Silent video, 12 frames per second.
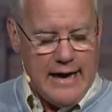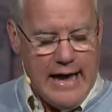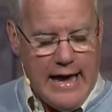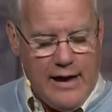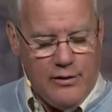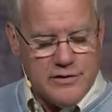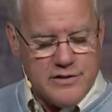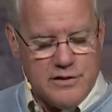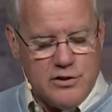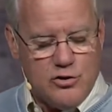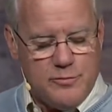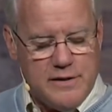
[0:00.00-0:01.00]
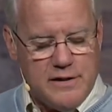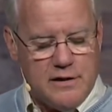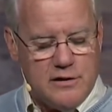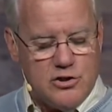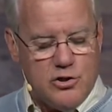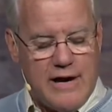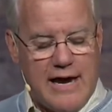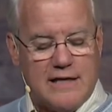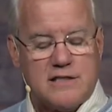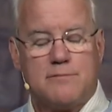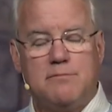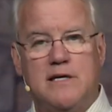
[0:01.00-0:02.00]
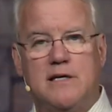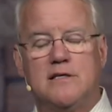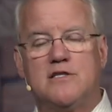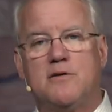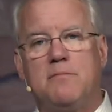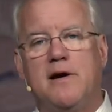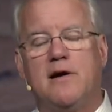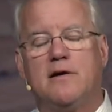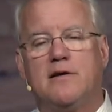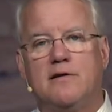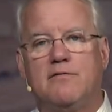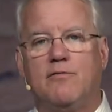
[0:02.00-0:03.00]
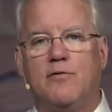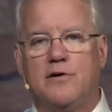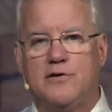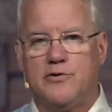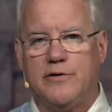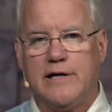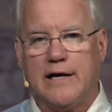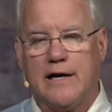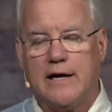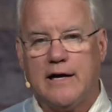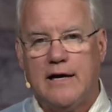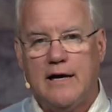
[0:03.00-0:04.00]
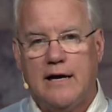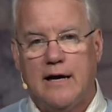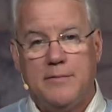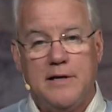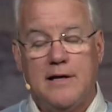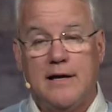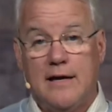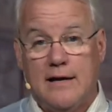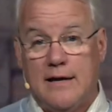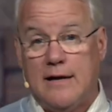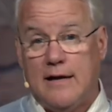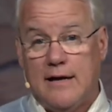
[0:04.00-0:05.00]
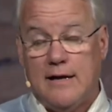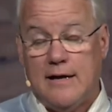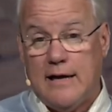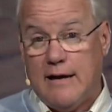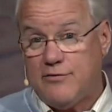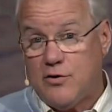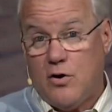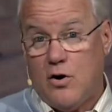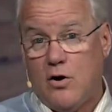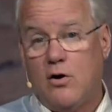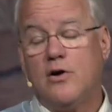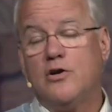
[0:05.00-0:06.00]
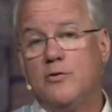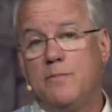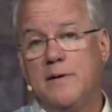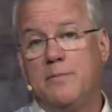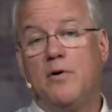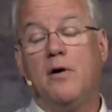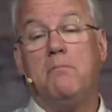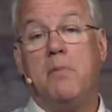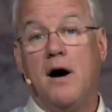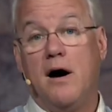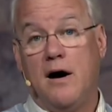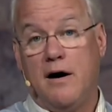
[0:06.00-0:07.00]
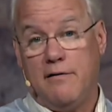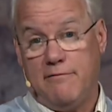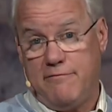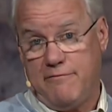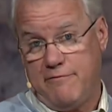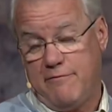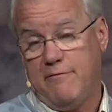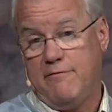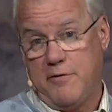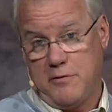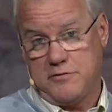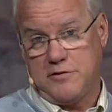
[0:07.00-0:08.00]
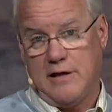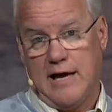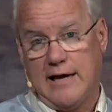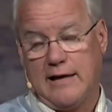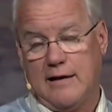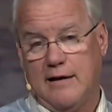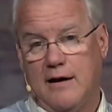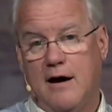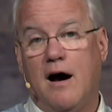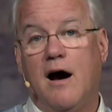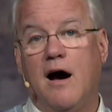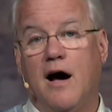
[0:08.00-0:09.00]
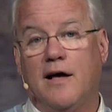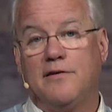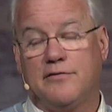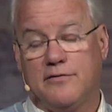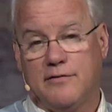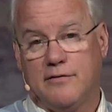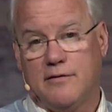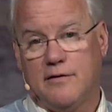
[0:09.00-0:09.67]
how is it you being a Jew ask me, a Samaritan, for a drink? I mean, after all, aren't you people above folks like us?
==========
◆ **Problem**: Starting from the line that contains "[0:01.00-0:02.00]", transcribe exactly each line down to the final line of the material above, excluding every picture and adding nothing else.

◆ **Response area**:
[0:01.00-0:02.00]
[0:02.00-0:03.00]
[0:03.00-0:04.00]
[0:04.00-0:05.00]
[0:05.00-0:06.00]
[0:06.00-0:07.00]
[0:07.00-0:08.00]
[0:08.00-0:09.00]
[0:09.00-0:09.67]
how is it you being a Jew ask me, a Samaritan, for a drink? I mean, after all, aren't you people above folks like us?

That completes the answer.